_ACTION ITEM_
Set each entry down exactly as written.

_THE INPUT_
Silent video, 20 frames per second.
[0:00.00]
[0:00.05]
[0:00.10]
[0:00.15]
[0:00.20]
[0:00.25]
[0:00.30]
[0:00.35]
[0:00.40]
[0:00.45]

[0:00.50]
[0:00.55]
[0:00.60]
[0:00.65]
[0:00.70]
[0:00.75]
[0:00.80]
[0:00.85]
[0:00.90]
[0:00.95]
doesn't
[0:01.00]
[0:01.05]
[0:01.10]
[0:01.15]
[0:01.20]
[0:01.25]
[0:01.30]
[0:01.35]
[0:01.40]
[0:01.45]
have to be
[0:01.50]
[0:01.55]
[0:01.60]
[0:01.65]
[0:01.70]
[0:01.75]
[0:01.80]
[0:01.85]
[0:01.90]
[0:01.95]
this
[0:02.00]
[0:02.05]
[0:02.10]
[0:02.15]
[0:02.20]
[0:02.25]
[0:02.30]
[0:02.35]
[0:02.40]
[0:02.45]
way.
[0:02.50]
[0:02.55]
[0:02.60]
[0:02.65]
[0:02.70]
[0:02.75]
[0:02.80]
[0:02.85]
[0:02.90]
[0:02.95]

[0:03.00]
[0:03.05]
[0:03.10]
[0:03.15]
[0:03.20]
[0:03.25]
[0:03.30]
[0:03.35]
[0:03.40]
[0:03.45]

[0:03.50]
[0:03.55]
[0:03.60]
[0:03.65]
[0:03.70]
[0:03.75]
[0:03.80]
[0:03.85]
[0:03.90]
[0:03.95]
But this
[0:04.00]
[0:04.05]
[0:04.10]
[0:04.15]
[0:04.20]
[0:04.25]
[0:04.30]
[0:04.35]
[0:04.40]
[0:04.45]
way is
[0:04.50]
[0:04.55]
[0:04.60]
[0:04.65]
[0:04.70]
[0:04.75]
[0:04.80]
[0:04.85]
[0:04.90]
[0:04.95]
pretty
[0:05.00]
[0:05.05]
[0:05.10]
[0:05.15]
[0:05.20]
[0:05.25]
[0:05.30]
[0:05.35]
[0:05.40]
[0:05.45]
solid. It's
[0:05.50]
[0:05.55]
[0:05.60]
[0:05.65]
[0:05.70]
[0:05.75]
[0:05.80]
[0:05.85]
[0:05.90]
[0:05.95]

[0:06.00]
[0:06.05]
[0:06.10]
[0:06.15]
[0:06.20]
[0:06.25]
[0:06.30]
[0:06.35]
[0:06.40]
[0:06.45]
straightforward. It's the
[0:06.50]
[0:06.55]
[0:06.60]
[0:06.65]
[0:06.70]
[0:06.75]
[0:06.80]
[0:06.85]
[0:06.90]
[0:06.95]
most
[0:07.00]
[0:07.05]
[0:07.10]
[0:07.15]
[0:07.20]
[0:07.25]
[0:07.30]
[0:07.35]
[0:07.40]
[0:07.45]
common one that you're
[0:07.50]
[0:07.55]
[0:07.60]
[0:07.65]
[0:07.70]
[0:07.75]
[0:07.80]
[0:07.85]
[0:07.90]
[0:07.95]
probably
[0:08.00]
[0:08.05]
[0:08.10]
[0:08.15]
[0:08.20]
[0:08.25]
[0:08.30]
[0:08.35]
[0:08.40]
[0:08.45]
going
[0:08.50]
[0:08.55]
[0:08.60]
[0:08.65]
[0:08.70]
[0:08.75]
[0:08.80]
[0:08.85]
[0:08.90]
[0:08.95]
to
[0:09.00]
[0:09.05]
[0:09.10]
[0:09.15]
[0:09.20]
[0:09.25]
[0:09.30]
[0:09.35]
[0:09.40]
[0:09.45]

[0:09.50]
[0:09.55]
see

_RESULT FOR THIS TASK_
Silent video, 20 frames per second.
[0:00.00]
[0:00.05]
[0:00.10]
[0:00.15]
[0:00.20]
[0:00.25]
[0:00.30]
[0:00.35]
[0:00.40]
[0:00.45]

[0:00.50]
[0:00.55]
[0:00.60]
[0:00.65]
[0:00.70]
[0:00.75]
[0:00.80]
[0:00.85]
[0:00.90]
[0:00.95]
doesn't
[0:01.00]
[0:01.05]
[0:01.10]
[0:01.15]
[0:01.20]
[0:01.25]
[0:01.30]
[0:01.35]
[0:01.40]
[0:01.45]
have to be
[0:01.50]
[0:01.55]
[0:01.60]
[0:01.65]
[0:01.70]
[0:01.75]
[0:01.80]
[0:01.85]
[0:01.90]
[0:01.95]
this
[0:02.00]
[0:02.05]
[0:02.10]
[0:02.15]
[0:02.20]
[0:02.25]
[0:02.30]
[0:02.35]
[0:02.40]
[0:02.45]
way.
[0:02.50]
[0:02.55]
[0:02.60]
[0:02.65]
[0:02.70]
[0:02.75]
[0:02.80]
[0:02.85]
[0:02.90]
[0:02.95]

[0:03.00]
[0:03.05]
[0:03.10]
[0:03.15]
[0:03.20]
[0:03.25]
[0:03.30]
[0:03.35]
[0:03.40]
[0:03.45]

[0:03.50]
[0:03.55]
[0:03.60]
[0:03.65]
[0:03.70]
[0:03.75]
[0:03.80]
[0:03.85]
[0:03.90]
[0:03.95]
But this
[0:04.00]
[0:04.05]
[0:04.10]
[0:04.15]
[0:04.20]
[0:04.25]
[0:04.30]
[0:04.35]
[0:04.40]
[0:04.45]
way is
[0:04.50]
[0:04.55]
[0:04.60]
[0:04.65]
[0:04.70]
[0:04.75]
[0:04.80]
[0:04.85]
[0:04.90]
[0:04.95]
pretty
[0:05.00]
[0:05.05]
[0:05.10]
[0:05.15]
[0:05.20]
[0:05.25]
[0:05.30]
[0:05.35]
[0:05.40]
[0:05.45]
solid. It's
[0:05.50]
[0:05.55]
[0:05.60]
[0:05.65]
[0:05.70]
[0:05.75]
[0:05.80]
[0:05.85]
[0:05.90]
[0:05.95]

[0:06.00]
[0:06.05]
[0:06.10]
[0:06.15]
[0:06.20]
[0:06.25]
[0:06.30]
[0:06.35]
[0:06.40]
[0:06.45]
straightforward. It's the
[0:06.50]
[0:06.55]
[0:06.60]
[0:06.65]
[0:06.70]
[0:06.75]
[0:06.80]
[0:06.85]
[0:06.90]
[0:06.95]
most
[0:07.00]
[0:07.05]
[0:07.10]
[0:07.15]
[0:07.20]
[0:07.25]
[0:07.30]
[0:07.35]
[0:07.40]
[0:07.45]
common one that you're
[0:07.50]
[0:07.55]
[0:07.60]
[0:07.65]
[0:07.70]
[0:07.75]
[0:07.80]
[0:07.85]
[0:07.90]
[0:07.95]
probably
[0:08.00]
[0:08.05]
[0:08.10]
[0:08.15]
[0:08.20]
[0:08.25]
[0:08.30]
[0:08.35]
[0:08.40]
[0:08.45]
going
[0:08.50]
[0:08.55]
[0:08.60]
[0:08.65]
[0:08.70]
[0:08.75]
[0:08.80]
[0:08.85]
[0:08.90]
[0:08.95]
to
[0:09.00]
[0:09.05]
[0:09.10]
[0:09.15]
[0:09.20]
[0:09.25]
[0:09.30]
[0:09.35]
[0:09.40]
[0:09.45]

[0:09.50]
[0:09.55]
see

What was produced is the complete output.